* _Your instructions_: Your output must be the lines below from the line containing "[0:37.43-0:38.43]" to the line containing "[0:48.43-0:49.43]", both lines included, reproduced exactly and without pictures.

* _Records shown_:
-------
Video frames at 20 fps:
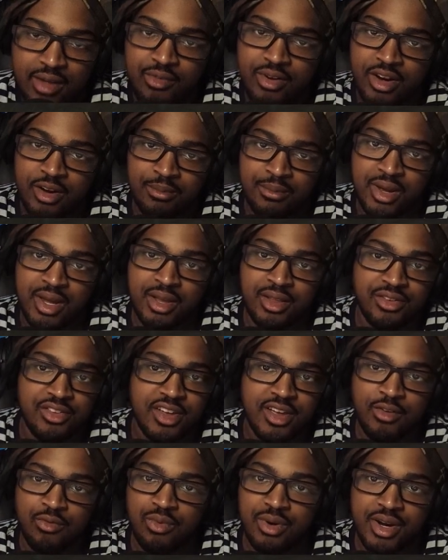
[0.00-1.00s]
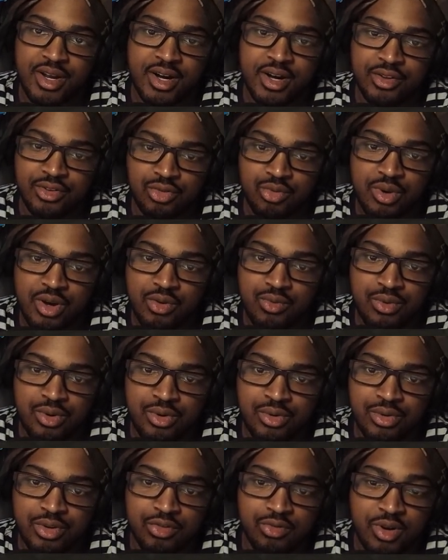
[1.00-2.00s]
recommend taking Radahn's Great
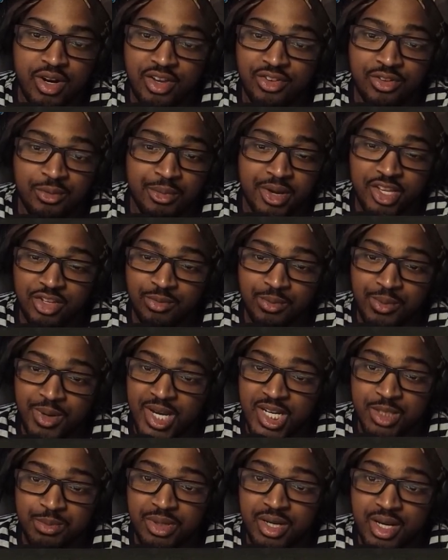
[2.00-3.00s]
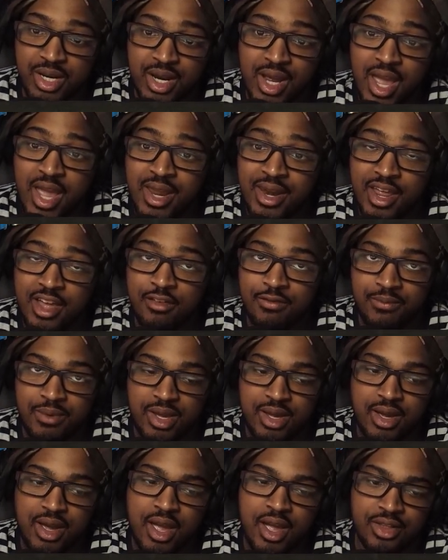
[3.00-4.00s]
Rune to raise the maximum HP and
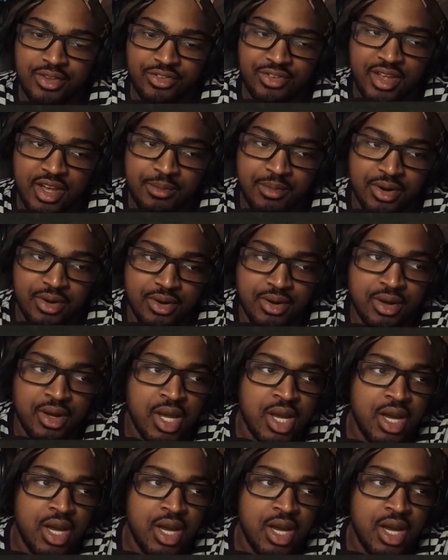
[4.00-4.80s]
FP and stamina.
-------
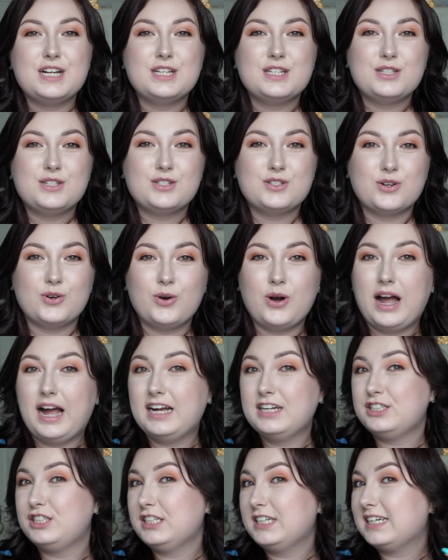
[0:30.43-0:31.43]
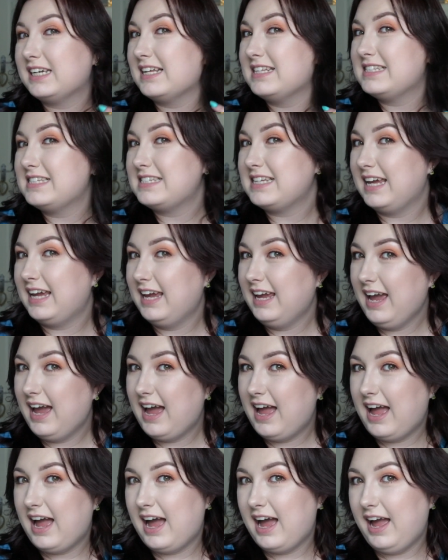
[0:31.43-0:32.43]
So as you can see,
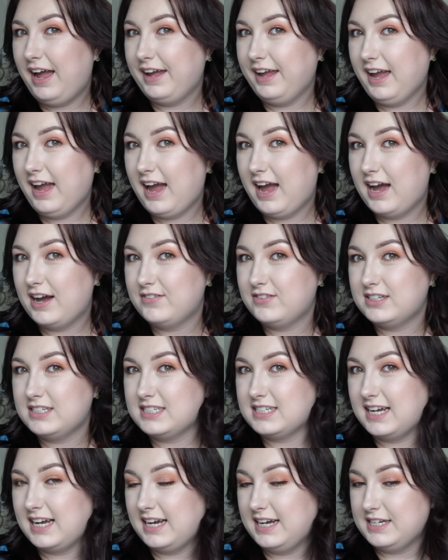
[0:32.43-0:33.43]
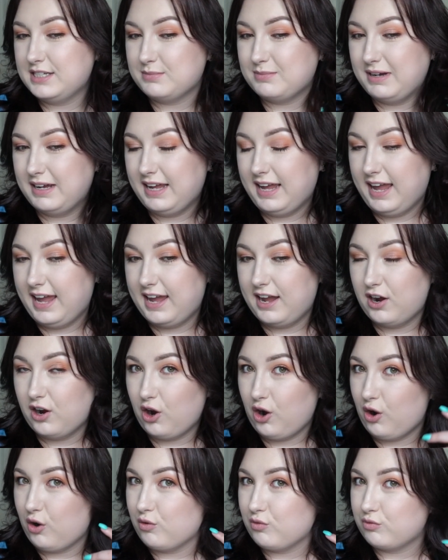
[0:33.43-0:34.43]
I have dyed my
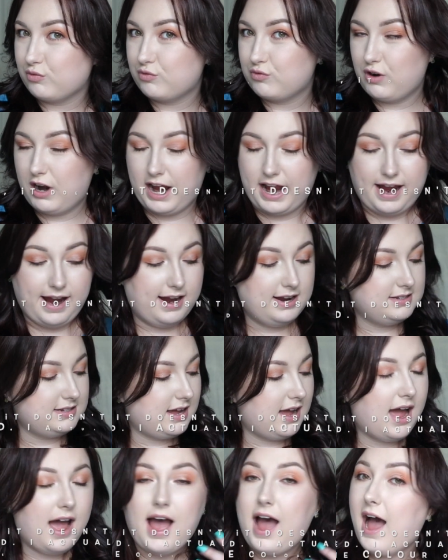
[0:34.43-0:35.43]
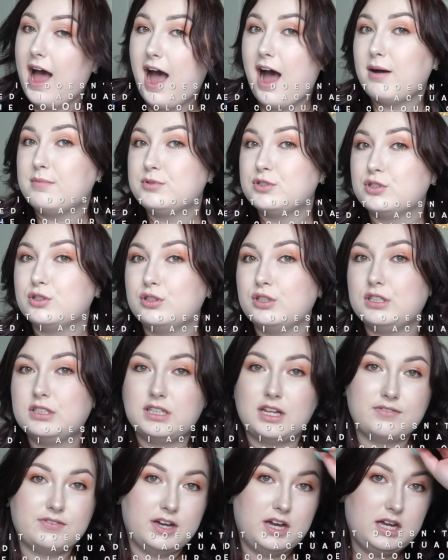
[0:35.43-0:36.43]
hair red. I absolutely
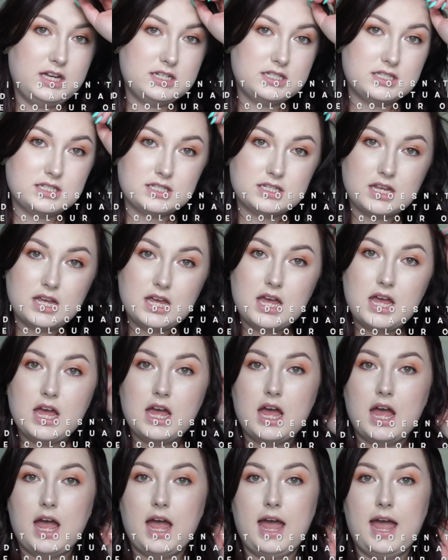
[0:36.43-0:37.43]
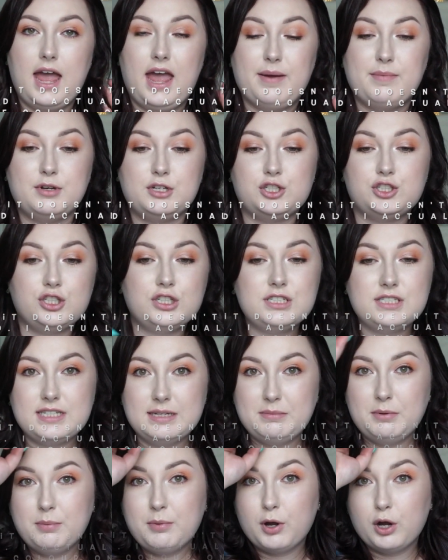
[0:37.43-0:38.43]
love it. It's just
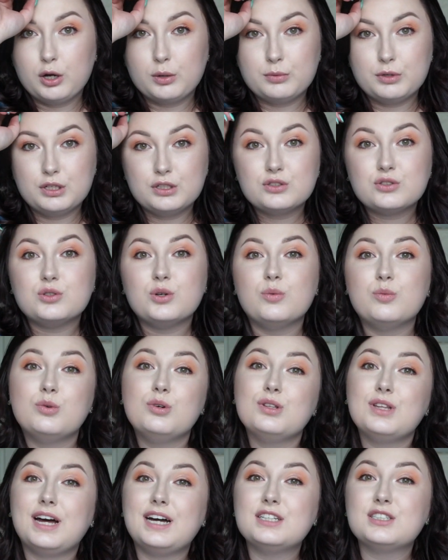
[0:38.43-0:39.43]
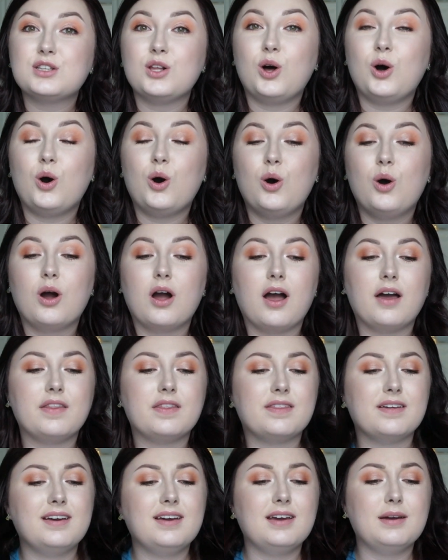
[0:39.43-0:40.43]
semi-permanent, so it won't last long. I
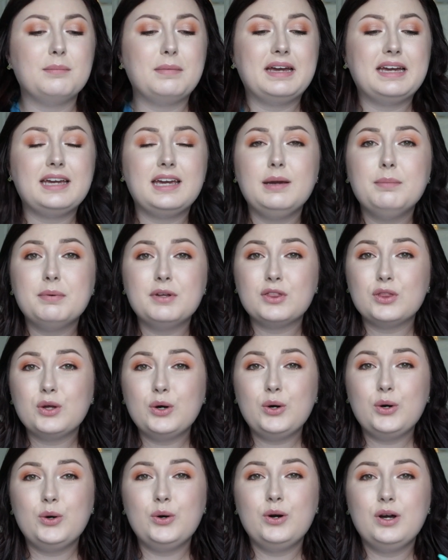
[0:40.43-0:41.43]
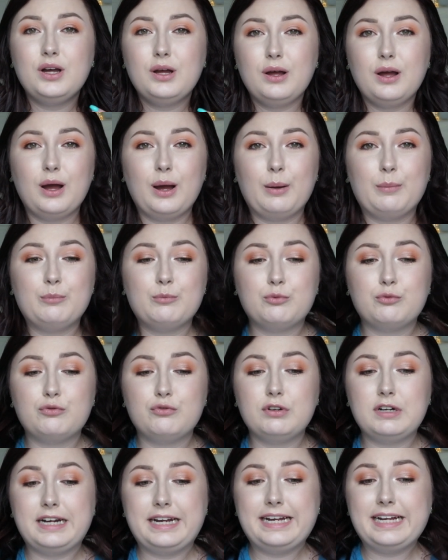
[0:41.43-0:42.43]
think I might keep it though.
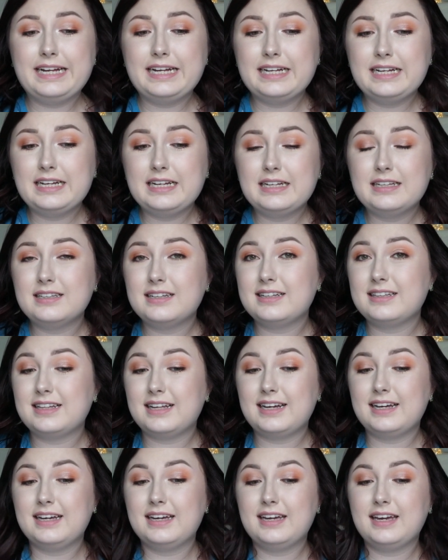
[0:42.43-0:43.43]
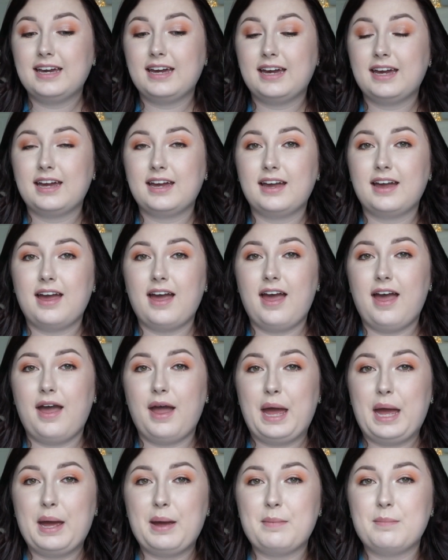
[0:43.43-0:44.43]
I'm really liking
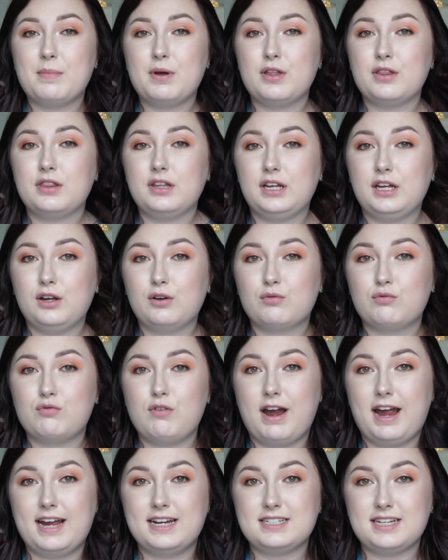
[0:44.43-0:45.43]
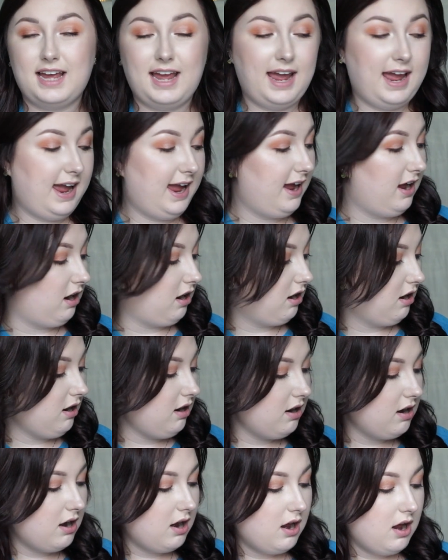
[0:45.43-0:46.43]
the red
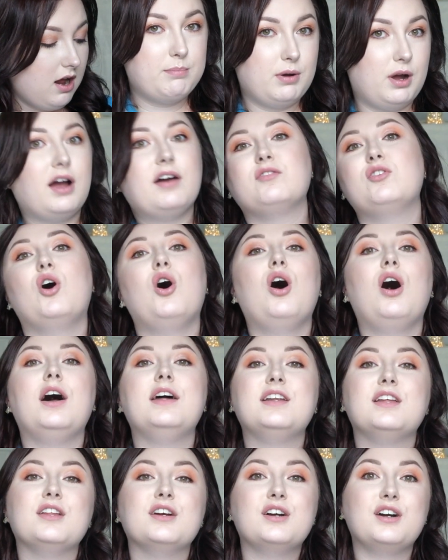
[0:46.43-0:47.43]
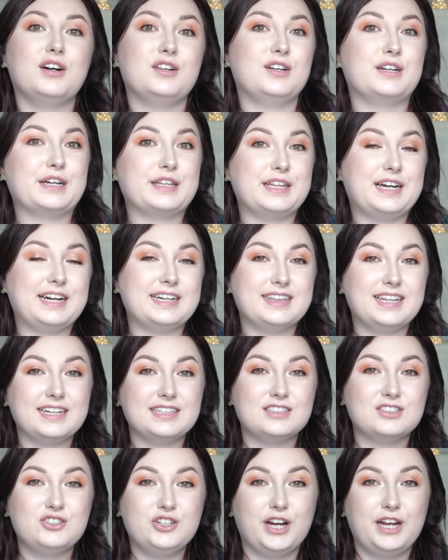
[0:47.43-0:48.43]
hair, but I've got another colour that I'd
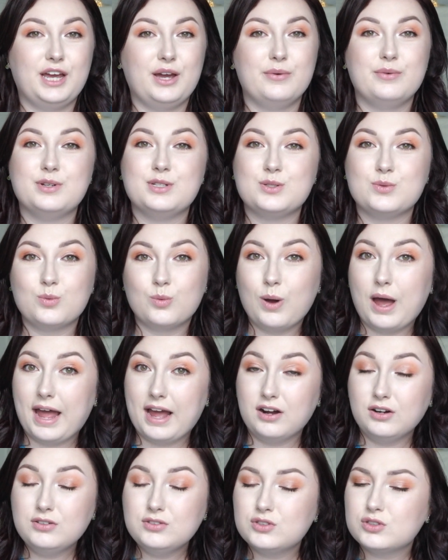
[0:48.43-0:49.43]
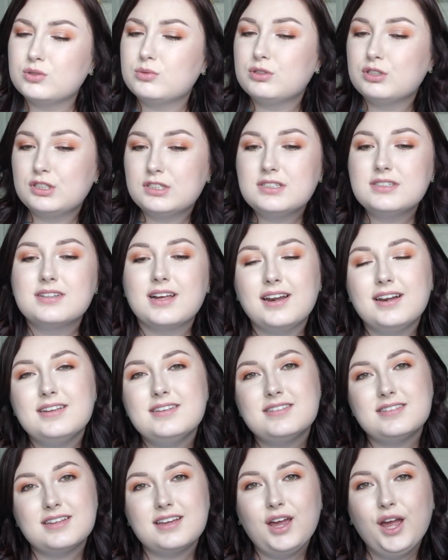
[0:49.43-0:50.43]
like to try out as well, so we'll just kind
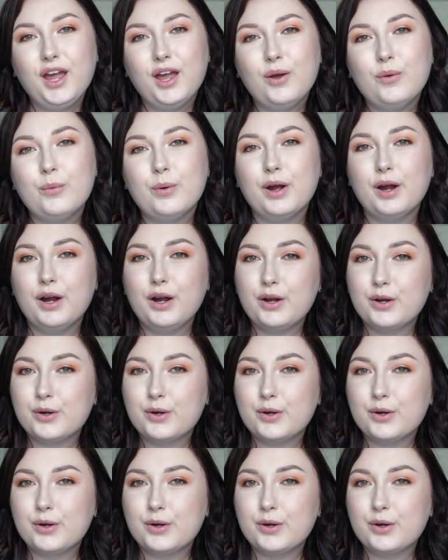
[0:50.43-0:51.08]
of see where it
-------
* _Task result_:
[0:37.43-0:38.43]
love it. It's just
[0:38.43-0:39.43]
[0:39.43-0:40.43]
semi-permanent, so it won't last long. I
[0:40.43-0:41.43]
[0:41.43-0:42.43]
think I might keep it though.
[0:42.43-0:43.43]
[0:43.43-0:44.43]
I'm really liking
[0:44.43-0:45.43]
[0:45.43-0:46.43]
the red
[0:46.43-0:47.43]
[0:47.43-0:48.43]
hair, but I've got another colour that I'd
[0:48.43-0:49.43]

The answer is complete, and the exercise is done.